The Japan Foundation – Parallel Worlds: Translating Manga –  Notes

Credit: Peggy Sue Wood | @pswediting

About the Event

Jocelyne Allen (My Lesbian Experience with Loneliness, Remina) sits down with colleagues David Evelyn (Undead Unluck, Kaiju No. 8) and Jenny McKeon (Blank Canvas, Bloom Into You) to discuss the translation of manga across genres. How is translating a shonen title different from working on a yuri book? What is simulpub? Who decides what manga is released in English? These intrepid translators tackle a variety of thorny questions to explain exactly how your favourite series ends up on the shelves of your local bookstores.


I definitely recommend that you watch this panel. The panelists provide real-life stories and examples that explain a lot more about the culture and experience of working as a manga translator than what I took notes on. It’s an entertaining watch and is only about an hour and three minutes long. 

The Process of Translating Manga (Timeline Varies)

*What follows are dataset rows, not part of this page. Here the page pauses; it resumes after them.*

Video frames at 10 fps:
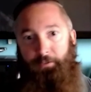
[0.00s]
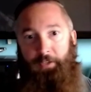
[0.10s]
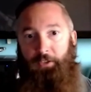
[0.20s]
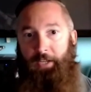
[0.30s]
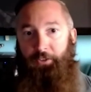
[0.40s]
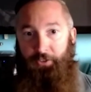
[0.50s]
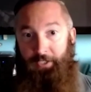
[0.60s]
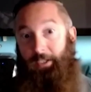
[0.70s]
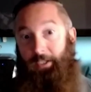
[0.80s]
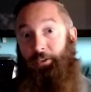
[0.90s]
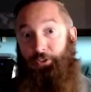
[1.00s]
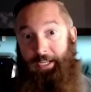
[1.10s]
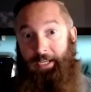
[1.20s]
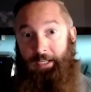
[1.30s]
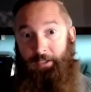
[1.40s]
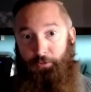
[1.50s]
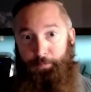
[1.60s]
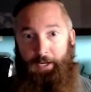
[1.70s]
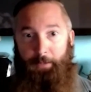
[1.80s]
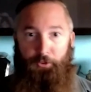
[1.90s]
and you're getting into
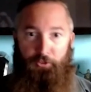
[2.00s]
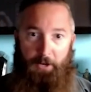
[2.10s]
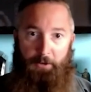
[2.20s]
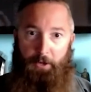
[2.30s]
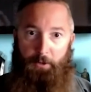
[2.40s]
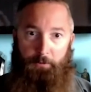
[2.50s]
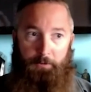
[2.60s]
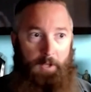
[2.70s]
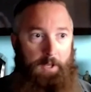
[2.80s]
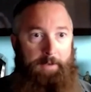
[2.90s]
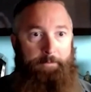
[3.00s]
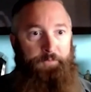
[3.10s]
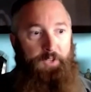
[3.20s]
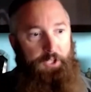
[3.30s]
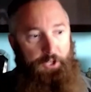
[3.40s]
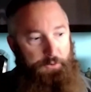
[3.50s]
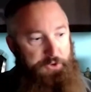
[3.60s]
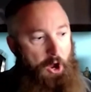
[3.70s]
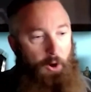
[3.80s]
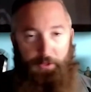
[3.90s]
sprayable gel coats.
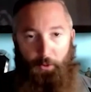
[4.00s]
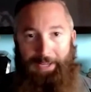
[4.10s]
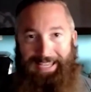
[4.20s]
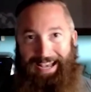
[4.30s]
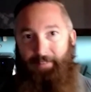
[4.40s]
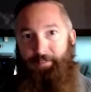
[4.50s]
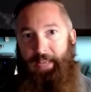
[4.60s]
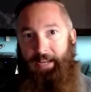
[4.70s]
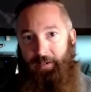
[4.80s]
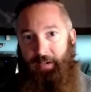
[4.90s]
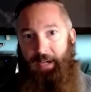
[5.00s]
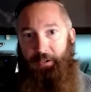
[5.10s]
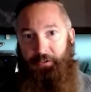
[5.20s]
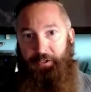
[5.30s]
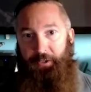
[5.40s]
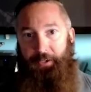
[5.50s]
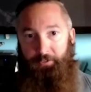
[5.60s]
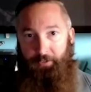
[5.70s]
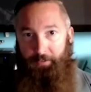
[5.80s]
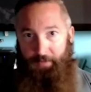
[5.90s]
Know that we have that entire
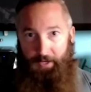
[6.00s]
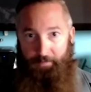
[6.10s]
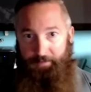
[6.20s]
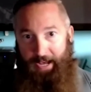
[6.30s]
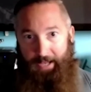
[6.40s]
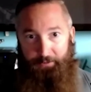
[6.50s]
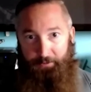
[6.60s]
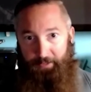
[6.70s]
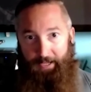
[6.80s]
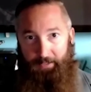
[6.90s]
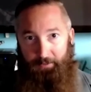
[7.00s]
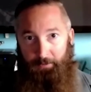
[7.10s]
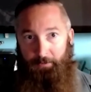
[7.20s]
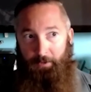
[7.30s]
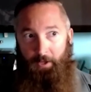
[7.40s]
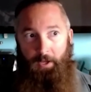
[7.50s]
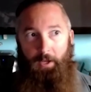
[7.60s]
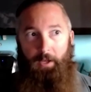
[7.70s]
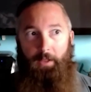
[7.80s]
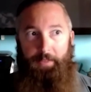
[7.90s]
series of nozzle sizes
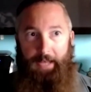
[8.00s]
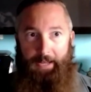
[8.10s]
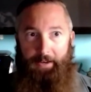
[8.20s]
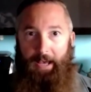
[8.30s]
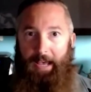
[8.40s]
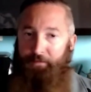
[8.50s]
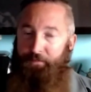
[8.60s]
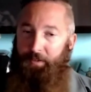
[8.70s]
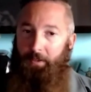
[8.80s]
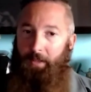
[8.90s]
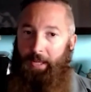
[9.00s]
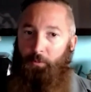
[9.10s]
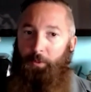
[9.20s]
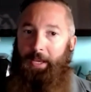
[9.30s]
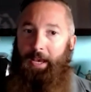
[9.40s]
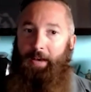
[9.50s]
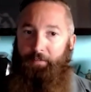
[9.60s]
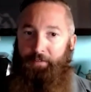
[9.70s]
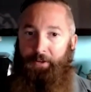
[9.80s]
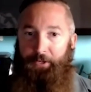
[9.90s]
that I feel like we have
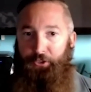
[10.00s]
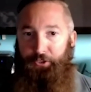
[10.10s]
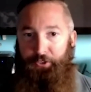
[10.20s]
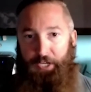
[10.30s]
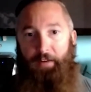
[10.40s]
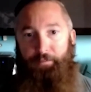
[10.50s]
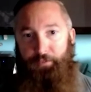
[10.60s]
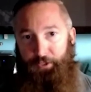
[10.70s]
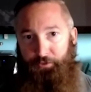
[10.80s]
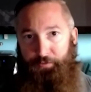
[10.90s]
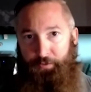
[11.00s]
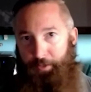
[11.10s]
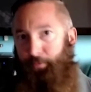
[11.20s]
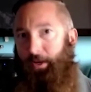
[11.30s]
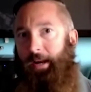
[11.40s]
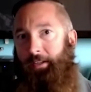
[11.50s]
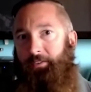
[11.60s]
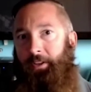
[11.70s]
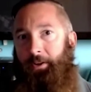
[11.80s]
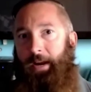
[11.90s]
a very good coverage for the products
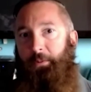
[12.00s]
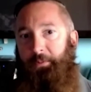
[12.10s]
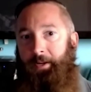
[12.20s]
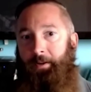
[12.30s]
that are out there.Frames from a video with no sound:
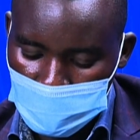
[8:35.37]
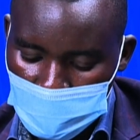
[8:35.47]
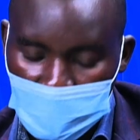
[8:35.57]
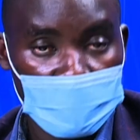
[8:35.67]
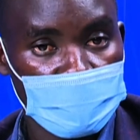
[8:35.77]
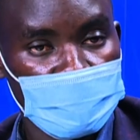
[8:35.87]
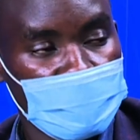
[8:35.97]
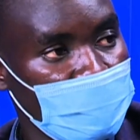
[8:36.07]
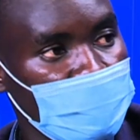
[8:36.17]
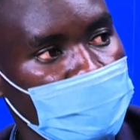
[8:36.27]
directives
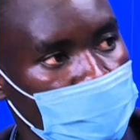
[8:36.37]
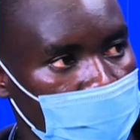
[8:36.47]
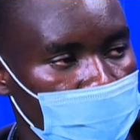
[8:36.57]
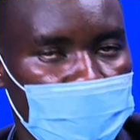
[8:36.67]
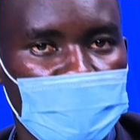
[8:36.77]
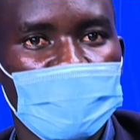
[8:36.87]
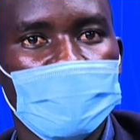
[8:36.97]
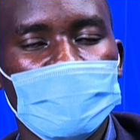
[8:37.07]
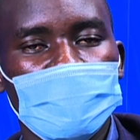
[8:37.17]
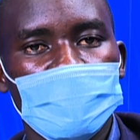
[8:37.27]
that the
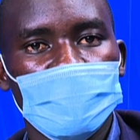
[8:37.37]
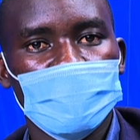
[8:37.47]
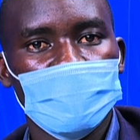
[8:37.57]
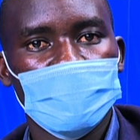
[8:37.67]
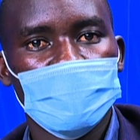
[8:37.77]
government gave.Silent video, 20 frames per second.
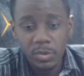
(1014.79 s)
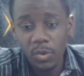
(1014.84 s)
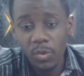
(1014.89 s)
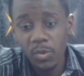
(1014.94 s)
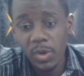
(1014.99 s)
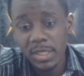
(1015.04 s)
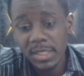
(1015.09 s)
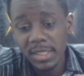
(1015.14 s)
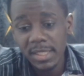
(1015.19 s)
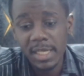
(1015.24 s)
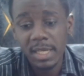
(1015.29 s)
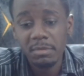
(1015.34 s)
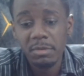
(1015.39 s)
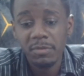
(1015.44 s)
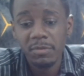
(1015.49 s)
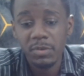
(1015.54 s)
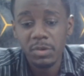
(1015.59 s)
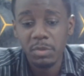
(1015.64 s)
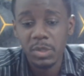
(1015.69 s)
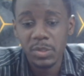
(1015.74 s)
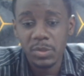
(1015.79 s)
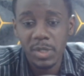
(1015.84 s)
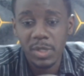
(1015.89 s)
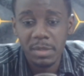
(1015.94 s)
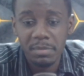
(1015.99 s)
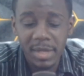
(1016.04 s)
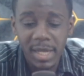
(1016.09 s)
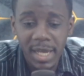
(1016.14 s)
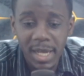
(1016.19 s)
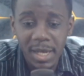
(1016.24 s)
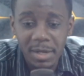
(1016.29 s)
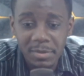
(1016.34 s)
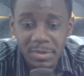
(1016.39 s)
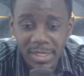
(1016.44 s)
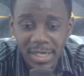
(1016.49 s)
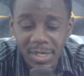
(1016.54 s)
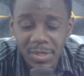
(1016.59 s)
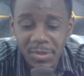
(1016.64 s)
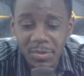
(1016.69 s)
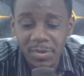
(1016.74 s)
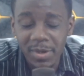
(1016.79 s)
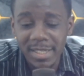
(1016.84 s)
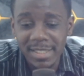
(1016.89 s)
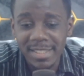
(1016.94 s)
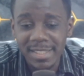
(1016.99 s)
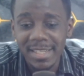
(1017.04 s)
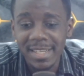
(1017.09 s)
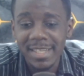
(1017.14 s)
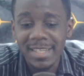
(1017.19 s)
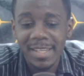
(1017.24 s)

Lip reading: what the game of football is all about and what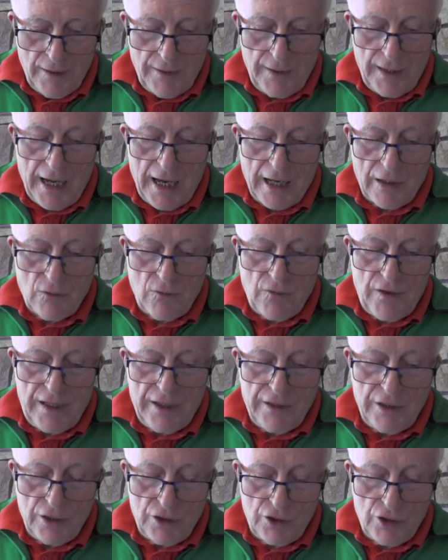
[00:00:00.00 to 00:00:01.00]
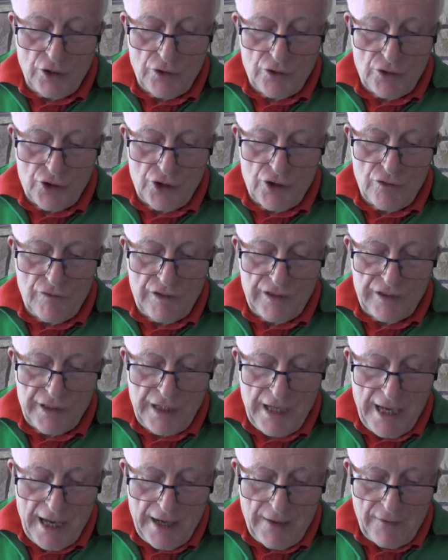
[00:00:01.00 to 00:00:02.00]
The Ayurvedic dosha is
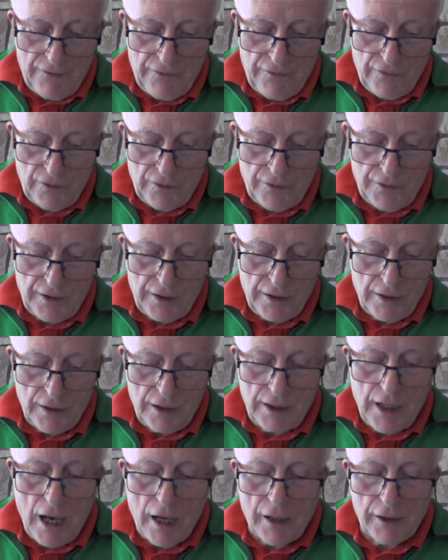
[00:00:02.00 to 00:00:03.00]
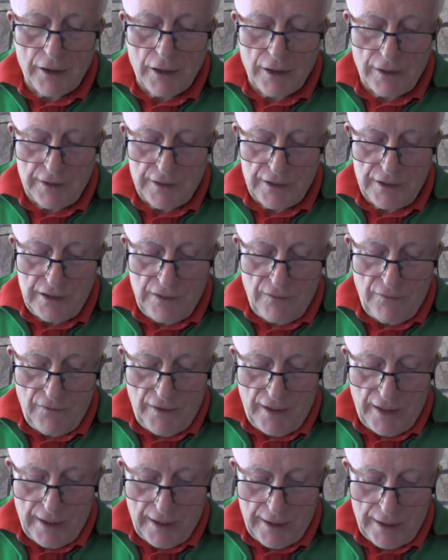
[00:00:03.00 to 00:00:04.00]
Kapha. The Gana is
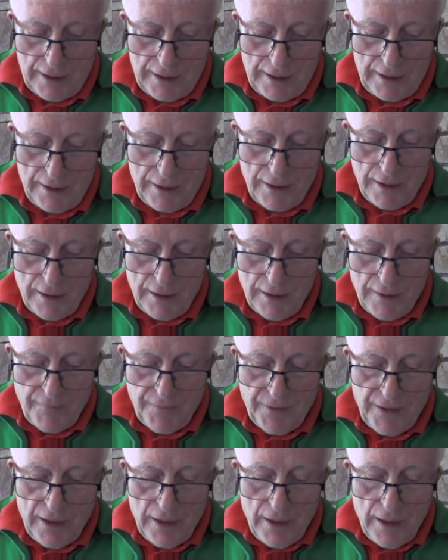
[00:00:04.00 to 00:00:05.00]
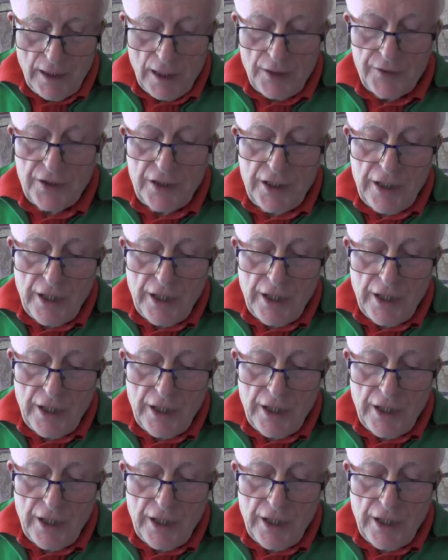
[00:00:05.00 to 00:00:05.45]
divine. And the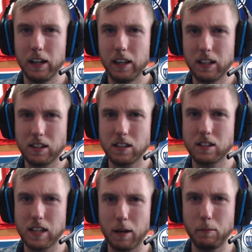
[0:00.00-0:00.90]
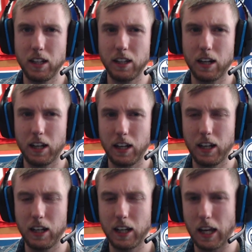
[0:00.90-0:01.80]
This is semi
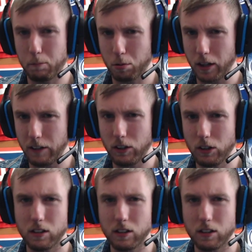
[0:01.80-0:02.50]
a game preview.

  1. After contracting with a company, you’ll get an email requesting you to translate a book and you agree to do so.
  2. The files will usually be sent as a PDF, Word file, or a link to buy an ebook. If you end up getting a link and have to buy it, you’ll usually be reimbursed for the cost by the company you are working for. Some translators even get physical copies of the book sent to them. 
  3. Next you’ll probably flip through the previous volume to remember what is going on or what has happened (both if you have and have not worked on the series before). If it’s a new series, maybe not. 
  4. Then, begin typing up a translation on a word document. NOTE: As the translator, you rarely have any contact with the creator. You almost always only get to talk only with your editor. 
  5. Revise and clean up after. You may need to contact the editor before submission to ask about a choice in the translation, but after a while you may not feel the need to do so. 
  6. Then send the translation back to the editor (submit it). Every editor seems to have their own style, so you may need to adapt to the wants or needs of that editor per project. Be sure to include your translation notes (notes on what something is or why you have translated a particular word or phrase the way you have), as that can prevent miscommunication and changes you may have considered before sending that the editor has not seen yet. 
  7. You may get notes back from the editor, and that involves a quick revision or discussion before your translation is put into the pages by a letterer. 


Unlike English, which has a somewhat limited range of dialects, Japanese has many (you can learn more about them here). It is a challenge in translating manga because there are ‘vocal’ tics apparent while reading the Japanese text that are difficult to translate into English. Additionally, colloquialisms like slang or certain idioms that rely on the person’s knowledge of cultural concepts to understand the meaning can be difficult to bring into English when the readers may not be familiar with the concepts behind them. For example, we may all know what “crying wolf” means (from the boy who cried wolf), but maybe don’t know the meaning or context to something like “Not seeing is a flower” (meaning reality cannot compete with imagination). 

A common way around this is to just translate the words and let the vocabulary define the characters rather than applying a particular accent. At times an accent will be applied, like “kansai ben” becoming Southern or something similar. For difficult idioms, you have to go down a rabbit hole to find an equivalent phrase and other times you have to make something up and check if it makes sense by running it past your friends or family before sending it to the editor. 

Advice that was encouraged by the speakers is to regularly consume both translated and untranslated media (in both the language you are translating into and the one being translated). Knowing how people speak, write, and communicate is vital to creating a translation that makes sense. 

Over all, it’s more about coherency to the reader than it is about literal translation of words. The dialogue needs to meld together with meaning and make sense to the situation in a way that is not always easy to do with a verbatim translation. 

If you are just starting out, try to form glossaries or a style guide for the series you work on. For example, if you translate an idiom as one thing, keep a record so that–if it comes up again–you know what to use and how to fit it to the text. (These may include names or in-universe brands, for example.)


• Translating a volume’s length of pages can take anywhere from a few days to a few weeks.

• Something to remember is that Japanese is written vertically, so–when translating–the letterer has to take the dialogue written horizontally and apply it to speech bubbles that have been formatted differently from the US or English standard. Sometimes this means you have to change the sentences way more than you thought you would to fit the bubble. 

• Pronouns can be especially difficult as in Japanese you don’t need to include them most of the time. In fact, Japanese, unlike with English, allows all pronouns to be omitted from sentences when the person you are referring to can be inferred from context. The person’s name can also be omitted and you are very likely to, if not more often going to, speak without pronouns entirely rather than with them.